The Update Bindings button rebinds the current vertices to the bones, discarding the old binding positions.

When bones are bound to a mesh, the mesh vertices at that time are stored in relation to each bone. When a bone is moved, the vertices also move to stay in the same position relative to the bone. The bone weights determine how much each bone influences the vertices. For example, if the weight for a bone is 100%, the vertices will move with the bone exactly.

For more Update Bindings examples, see our mesh binding tutorial and rotating diamond tutorial.

If bones have been transformed after being bound to a mesh, adjusting the weights will change the vertex positions. This happens because each bone wants the vertices to be in different positions. Sometimes it is acceptable for the vertices to move when adjusting weights. Other times it is not, and that is when Update Bindings is useful.

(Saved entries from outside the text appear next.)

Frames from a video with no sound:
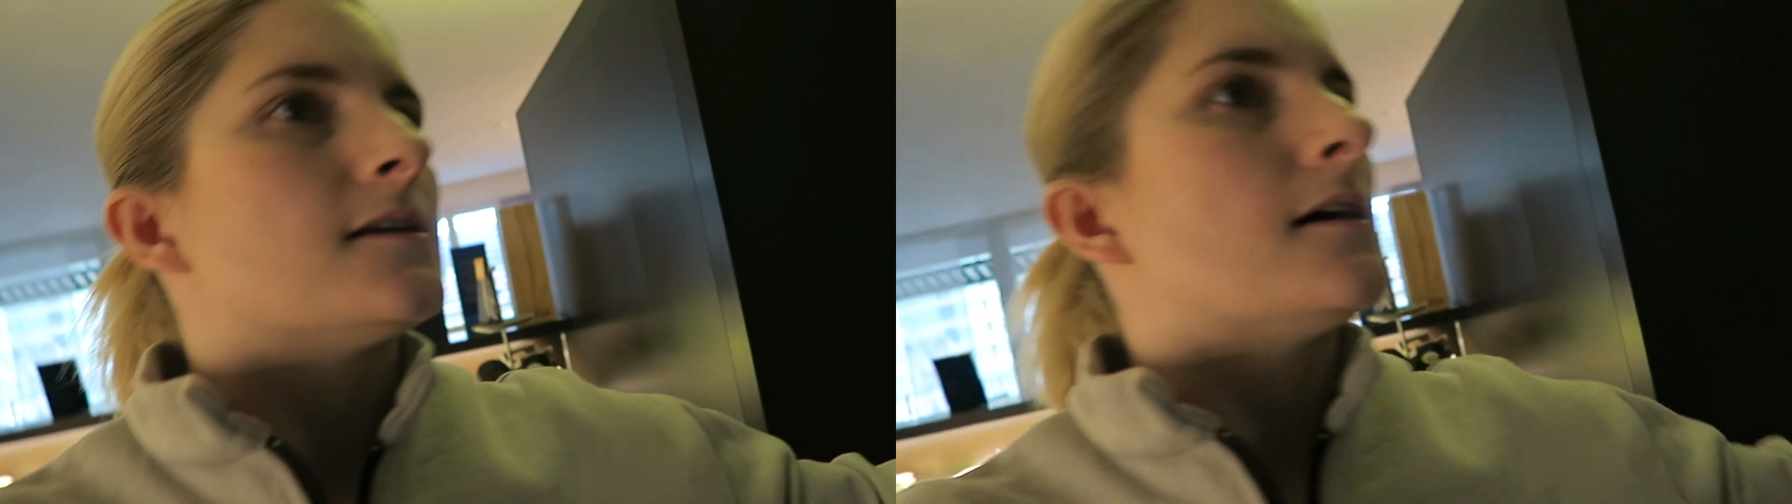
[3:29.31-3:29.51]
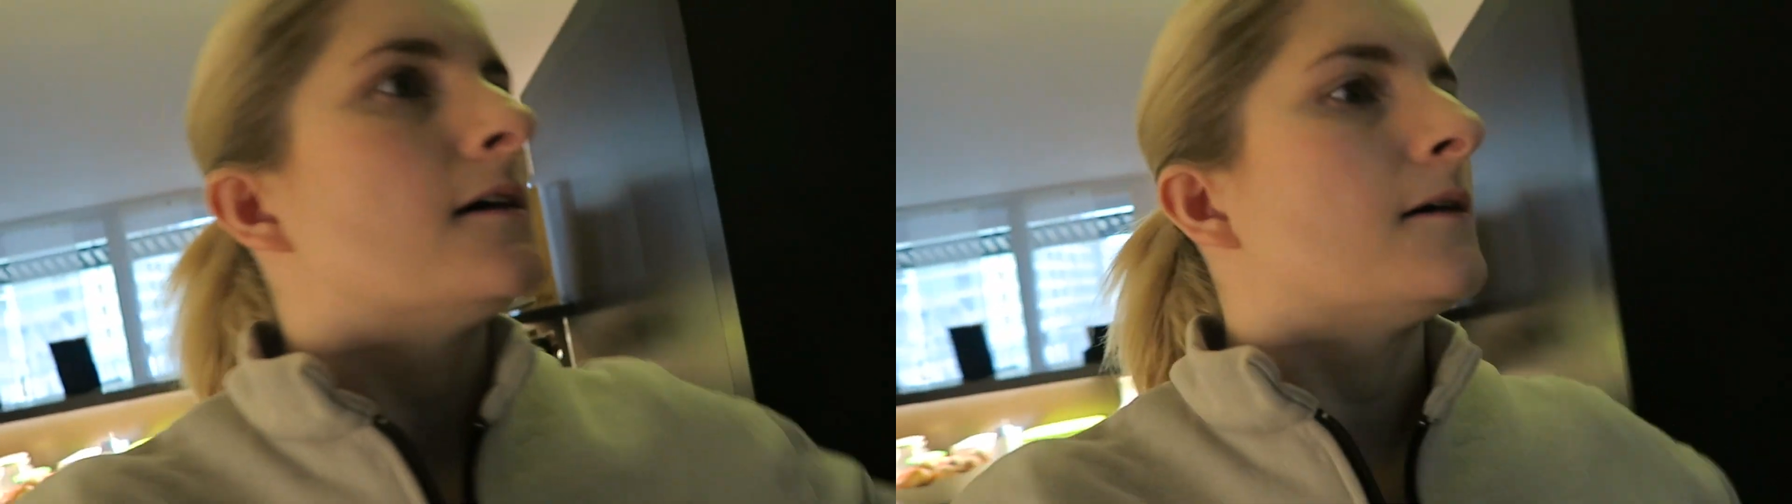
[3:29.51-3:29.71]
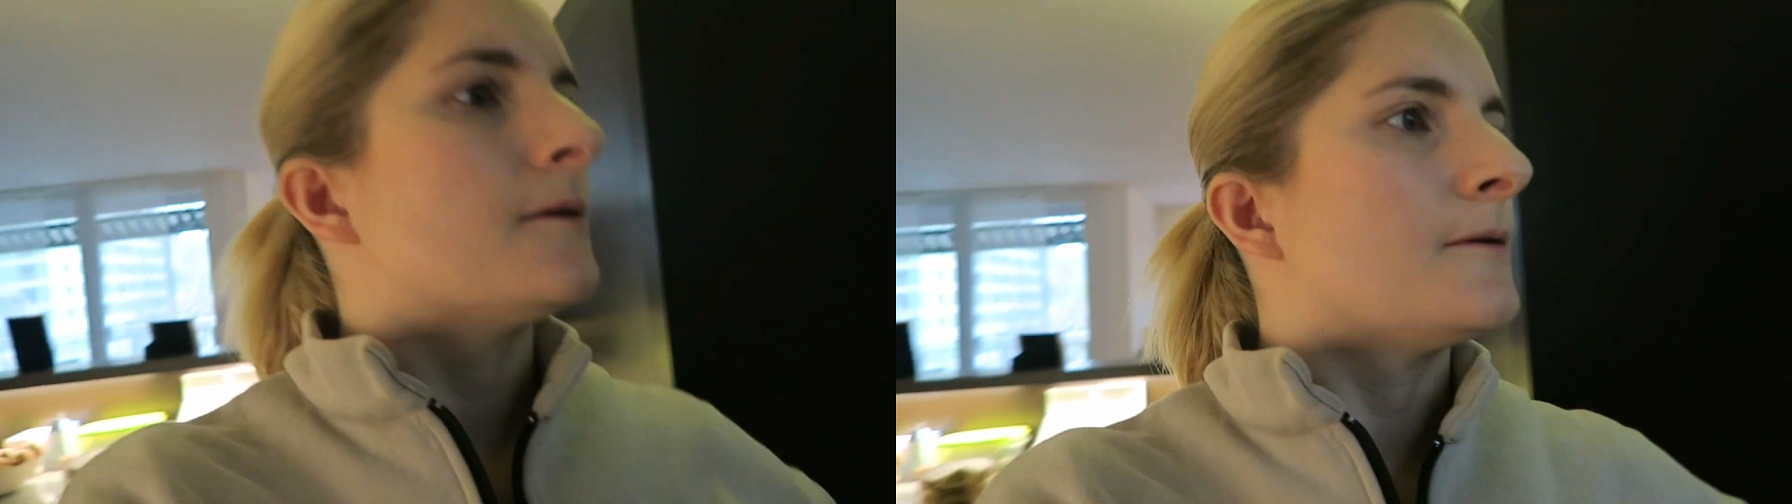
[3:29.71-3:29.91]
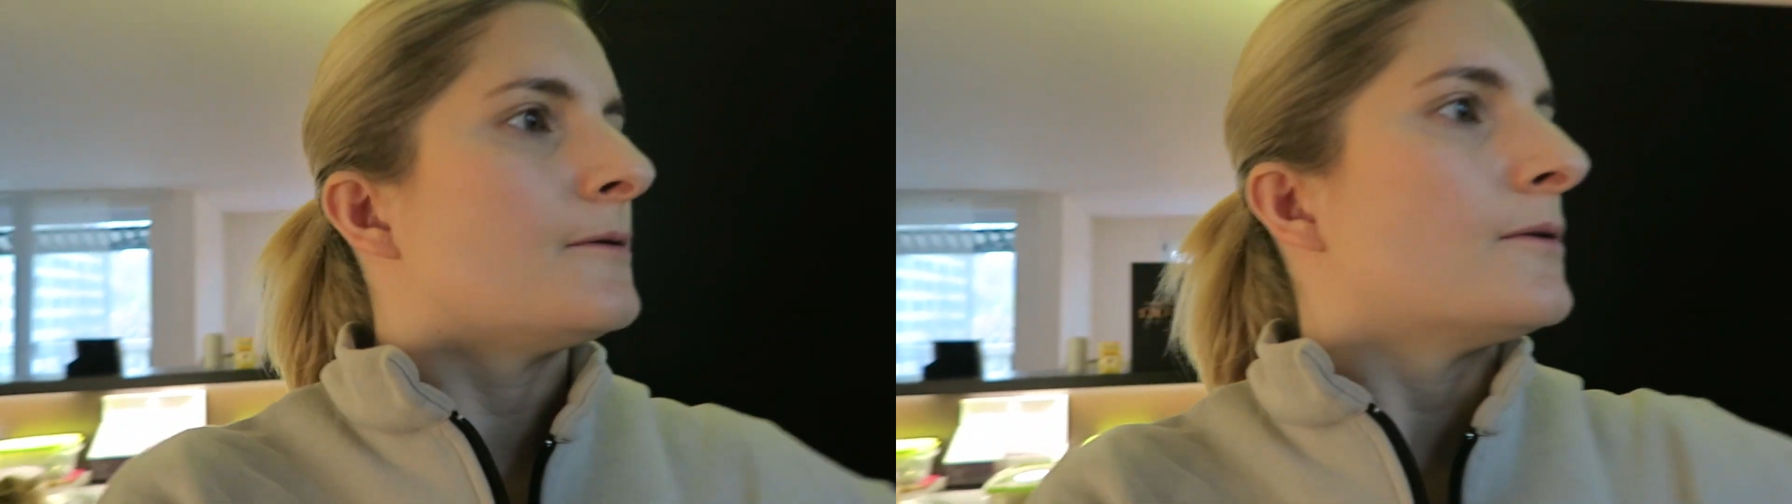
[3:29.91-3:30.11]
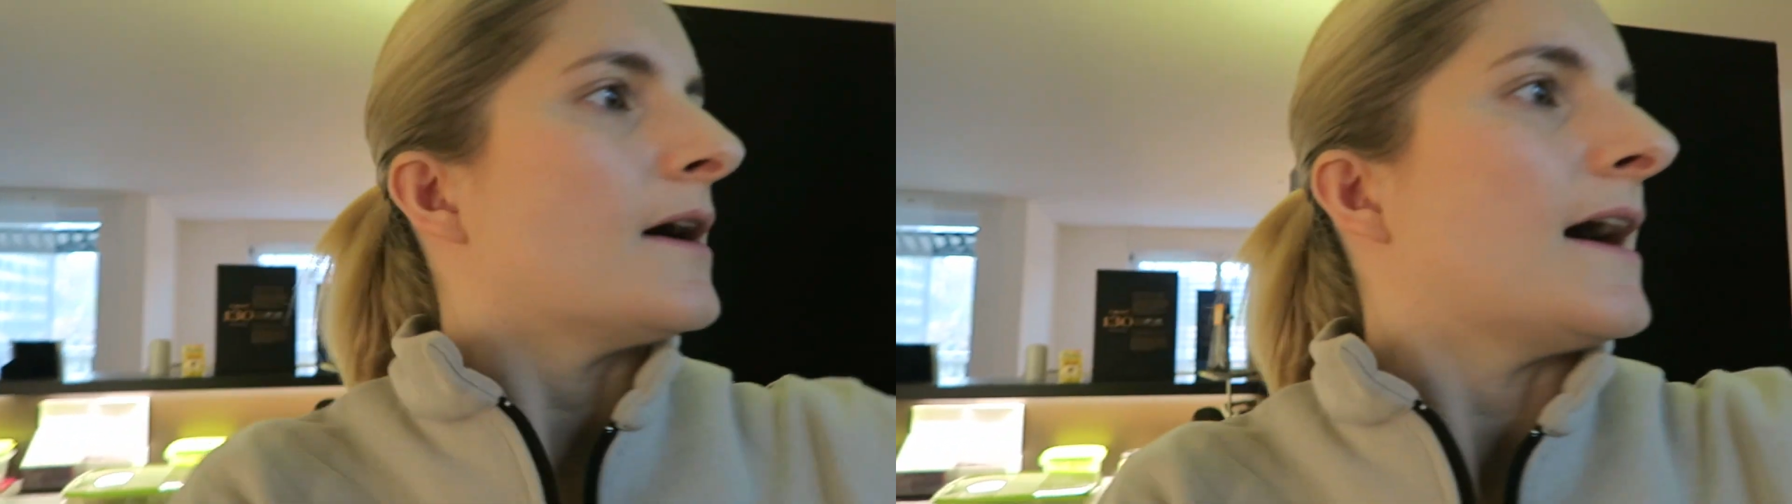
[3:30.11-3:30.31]

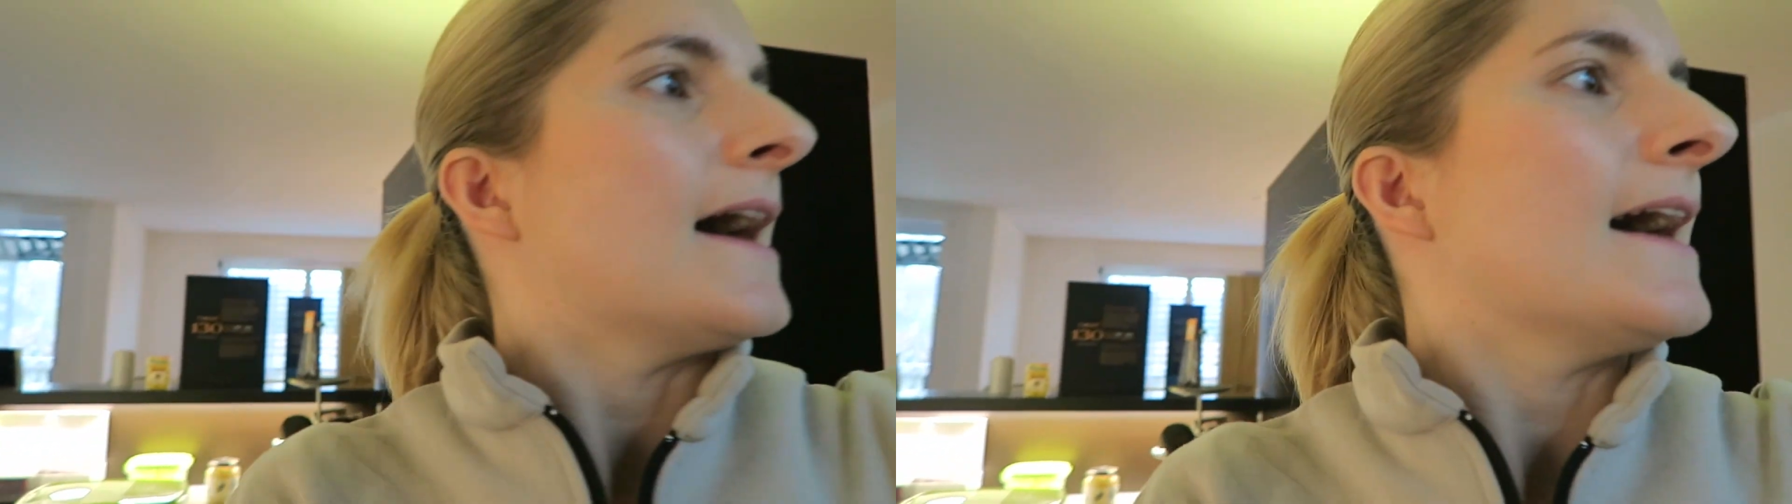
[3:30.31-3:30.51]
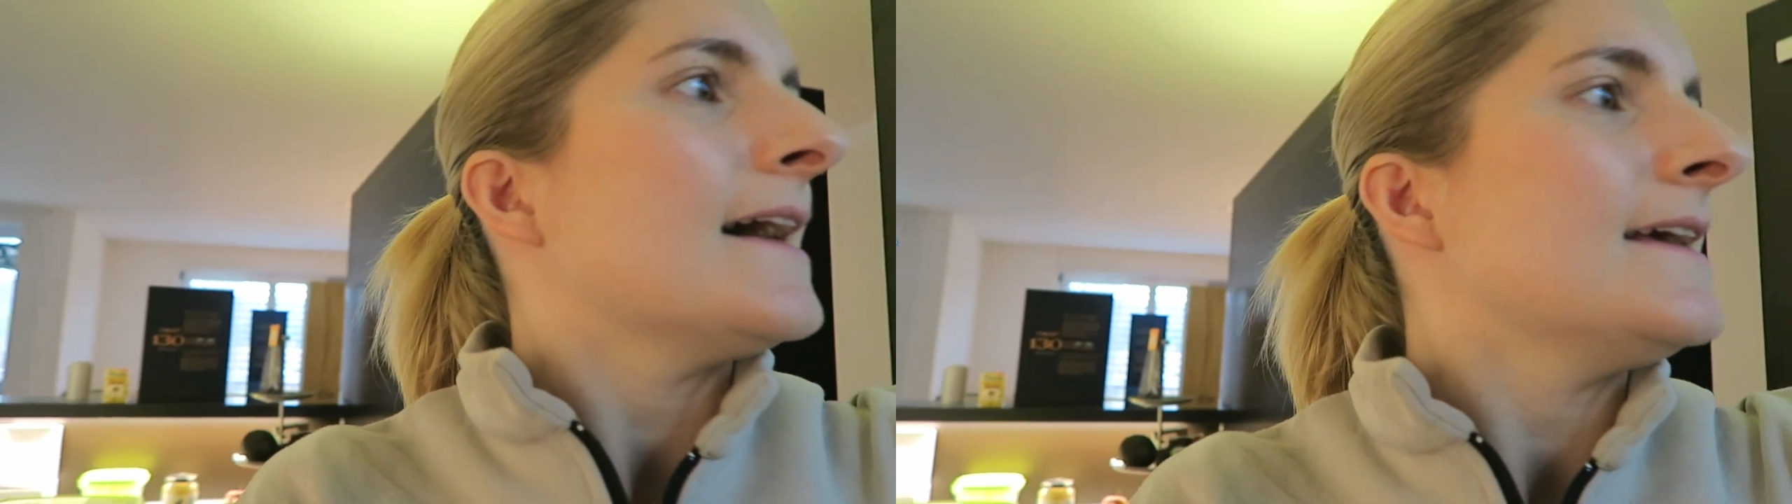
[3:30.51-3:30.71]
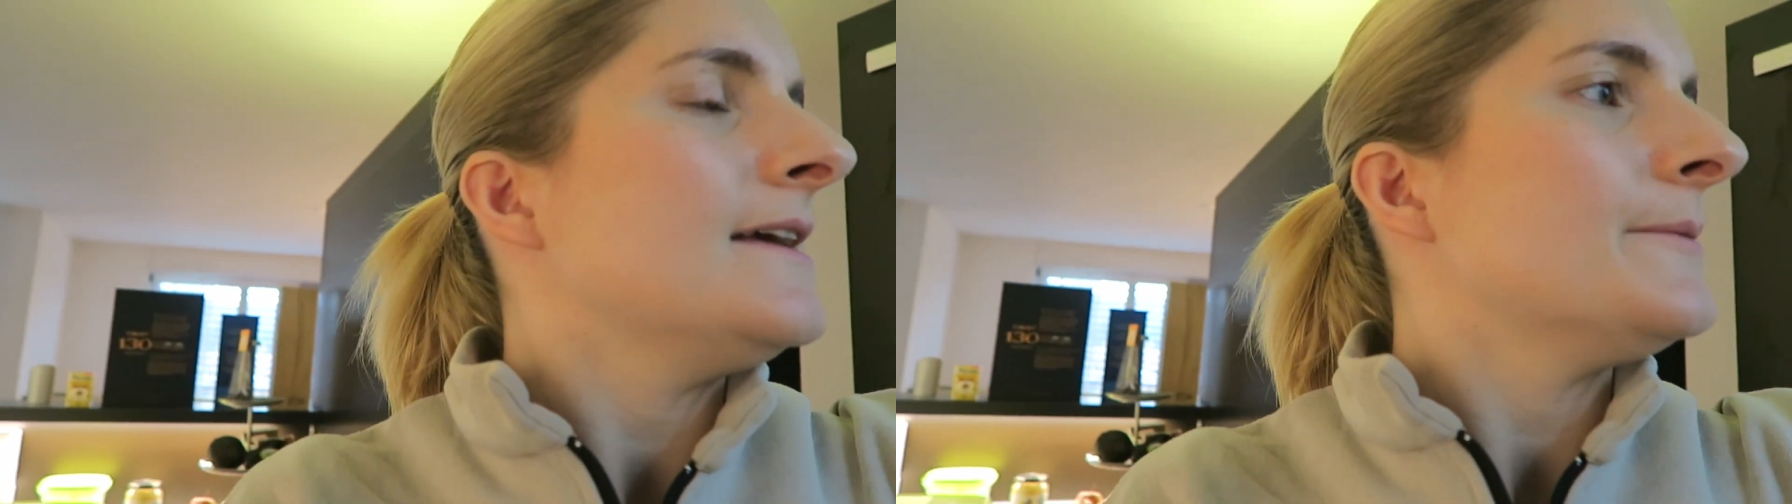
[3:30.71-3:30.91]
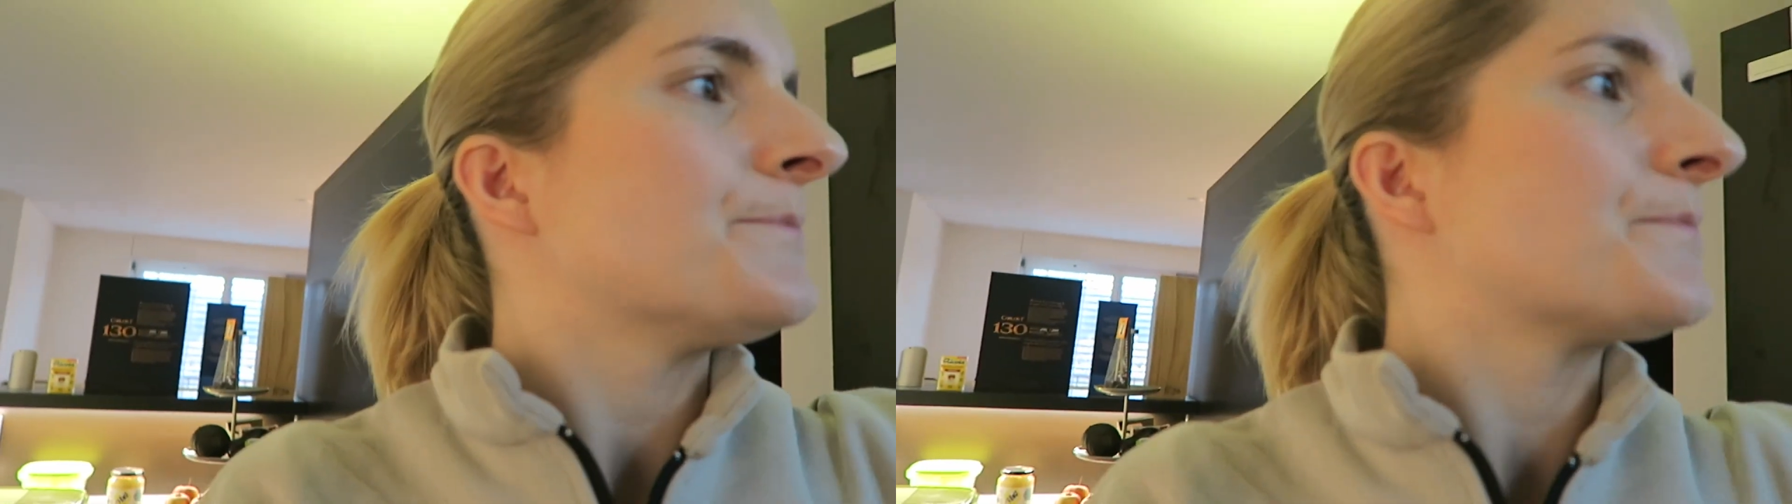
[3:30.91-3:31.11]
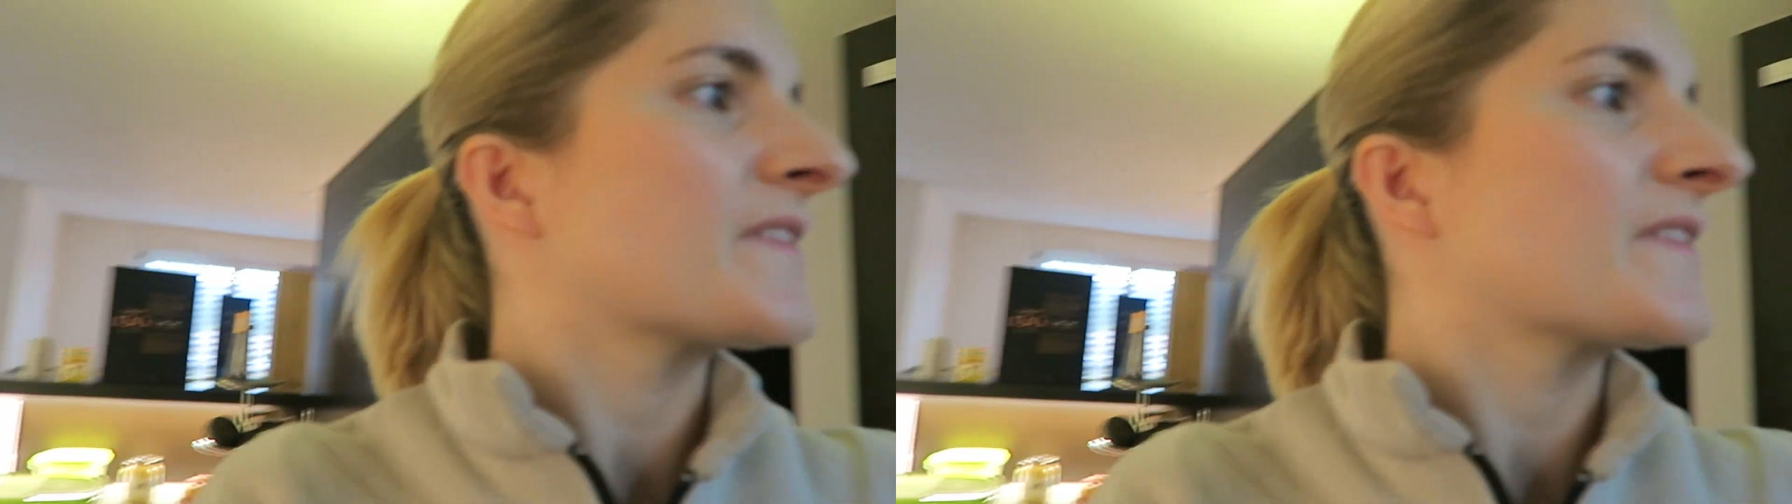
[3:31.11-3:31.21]
So I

Example without update bindings

In this example update bindings is not needed. Adjusting the weights causes the vertices to move, but this acceptable.

Consider a skeleton with a long tail. The more an image is bent, the more it distorts, so it is best to start with an image near the center of the bending range. A long tail needs to bend a lot in both directions, so it's best to use a long, skinny rectangle, bound to bones and weighted.

However, it may look odd to have the tail perfectly straight in setup mode, so the bones can be rotated so the tail is bent in setup mode.

Since the bones were rotated to bend the tail, the bones transforms have changed since the mesh was bound. Now each bone wants the vertices to be in different positions, so when the weights are adjusted, the vertices move. This is acceptable because adjusting the weights controls how the bent tail deforms and it is not important that this setup pose keep an exact position.

Example with update bindings

In this example update bindings is used to prevent vertices from moving when the weights are adjusted.

Consider a skeleton with a weighted mesh for an arm. If the arm bones are rotated in setup mode to achieve the exact setup pose desired, then adjusting weights to fix how the arm bends in animations will move the vertices in setup mode, ruining the setup pose. In this case, Update Bindings can be used to set a new bind pose after rotating the arms. Then when the weights are changed, the vertices in setup mode will not move.